Book 50 of my 2016 Reading Challenge
read from May 30 - June 14

Dead Presidents: An American Adventure into the Strange Deaths and Surprising Afterlives of our Nation's Leaders by Brandy Carlson

Summary (via Goodreads)
An entertaining exploration into the death stories of our nation’s greatest leaders—and the wild ways we choose to remember and memorialize them.
In Dead Presidents, public radio host Brady Carlson takes readers to presidential gravesites, monuments, and memorials to tell the death stories of our greatest leaders. Mixing biography and travelogue, Carlson explores whether William Henry Harrison really died of a cold, why Zachary Taylor’s remains were exhumed 140 years after his death, and how what killed James A. Garfield wasn’t an assassin’s bullet. He tells the surprising stories of the Washington Monument, Mount Rushmore, and Grant’s Tomb. And he explains why “Hooverball” is still played in Iowa, why Millard Fillmore’s final resting place is beside that of funk legend Rick James, and why Ohio and Alaska continue to battle over the name of Mt.
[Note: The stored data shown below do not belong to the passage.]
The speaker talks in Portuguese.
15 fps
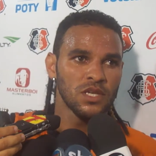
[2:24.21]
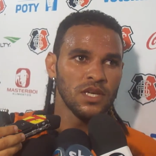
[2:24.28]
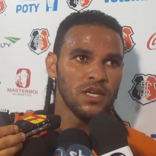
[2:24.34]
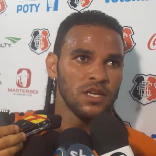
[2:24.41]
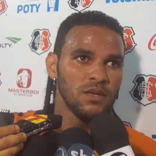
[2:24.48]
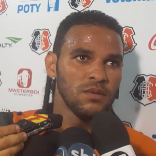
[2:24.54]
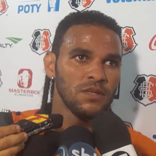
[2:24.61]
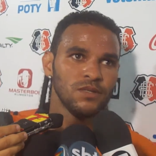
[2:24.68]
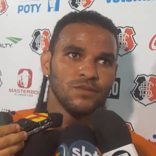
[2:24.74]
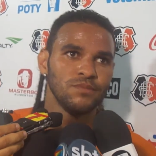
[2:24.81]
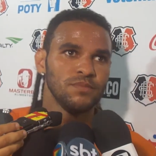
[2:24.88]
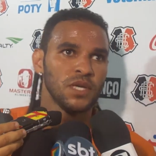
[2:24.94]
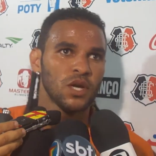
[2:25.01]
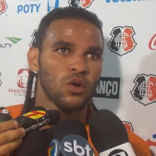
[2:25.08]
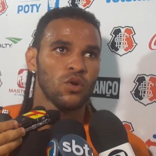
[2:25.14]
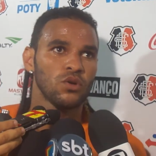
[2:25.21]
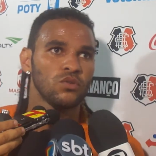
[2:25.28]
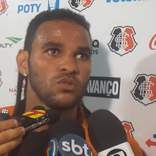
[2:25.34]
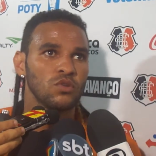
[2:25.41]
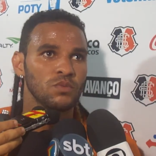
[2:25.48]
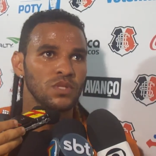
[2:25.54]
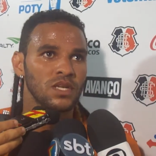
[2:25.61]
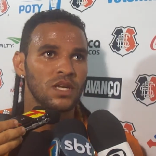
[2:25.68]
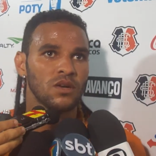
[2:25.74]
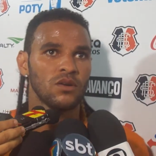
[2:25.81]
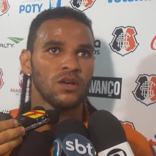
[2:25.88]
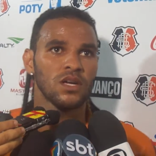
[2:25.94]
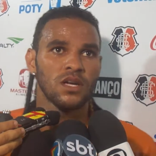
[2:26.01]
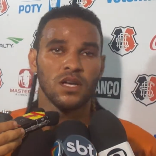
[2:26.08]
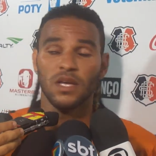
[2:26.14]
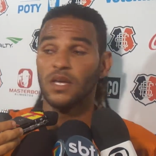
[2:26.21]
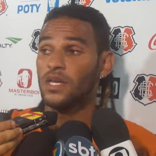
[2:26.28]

é, me recordo o nome dele agora,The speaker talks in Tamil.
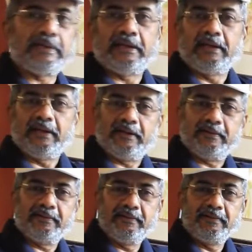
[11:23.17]
சிலை இல்லை
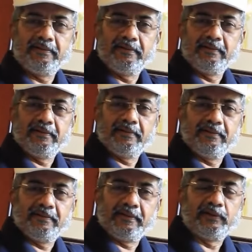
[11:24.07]

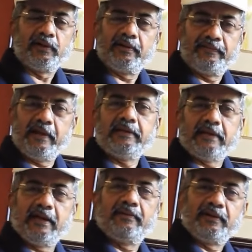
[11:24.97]
இதோட வெயிட்
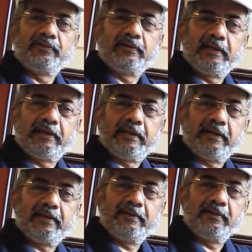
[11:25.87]
என்னவாக இருக்கும்னு நினைக்கிறீங்க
McKinley. With an eye for neglected places and offbeat people reminiscent of Tony Horwitz and Sarah Vowell, Carlson shows that the ways we memorialize our presidents reveal as much about us as about the men themselves.


My Opinion
Yikes, I visibly recoiled at the description of how all the doctors were treating President Garfield after he had been shot.  Not only would he probably have survived with better treatment, he went through a lot of unnecessary pain as well.  Adding insult to injury (death, actually), the most inept doctor presented Congress with an enormously high bill; they didn't pay.

At the opposite end of the spectrum was President Reagan's doctor.  He let the ER doctors do their job and didn't let his ego get in the way of getting the best treatment possible.

Am I a bad Iowan because I've never heard of Hooverball?

I liked the author's little additions of subtle humor throughout the text.

"The Rest of the Set" dragged a little but that's fitting based on who it's covering (the less memorable of the presidential bunch).

A few random things I learned:

  • Franklin Pierce had such a long speech at his inauguration Abigail Fillmore, the outgoing first lady, caught pneumonia and died.
  • The same catafalque (the stand the coffin rests on) has been used for every state funeral since it was built for Lincoln and it's called the Lincoln Catafalque.
  • In 1820 James Monroe ran unopposed for reelection, the only president other than George Washington to have done so.
  • President Eisenhower won an Emmy for his use of television in office.


A Few Quotes from the Book
"That's all a man can hope for during his lifetime - to set an example - and when he is dead, to be an inspiration for history." ~ William McKinley

"Being president is like running a cemetery: you've got a lot of people under you and nobody's listening." ~ Bill Clinton

"A well-timed death can make a president larger than life. A poorly timed one can turn him into a buffoon."

"Dead presidents become the road not taken, the vessels of what might have been. We can ascribe to them any position, or any potential accomplishment, that we supported or hoped for when they were alive, and no one can prove they wouldn't have taken those positions or achieved those goals."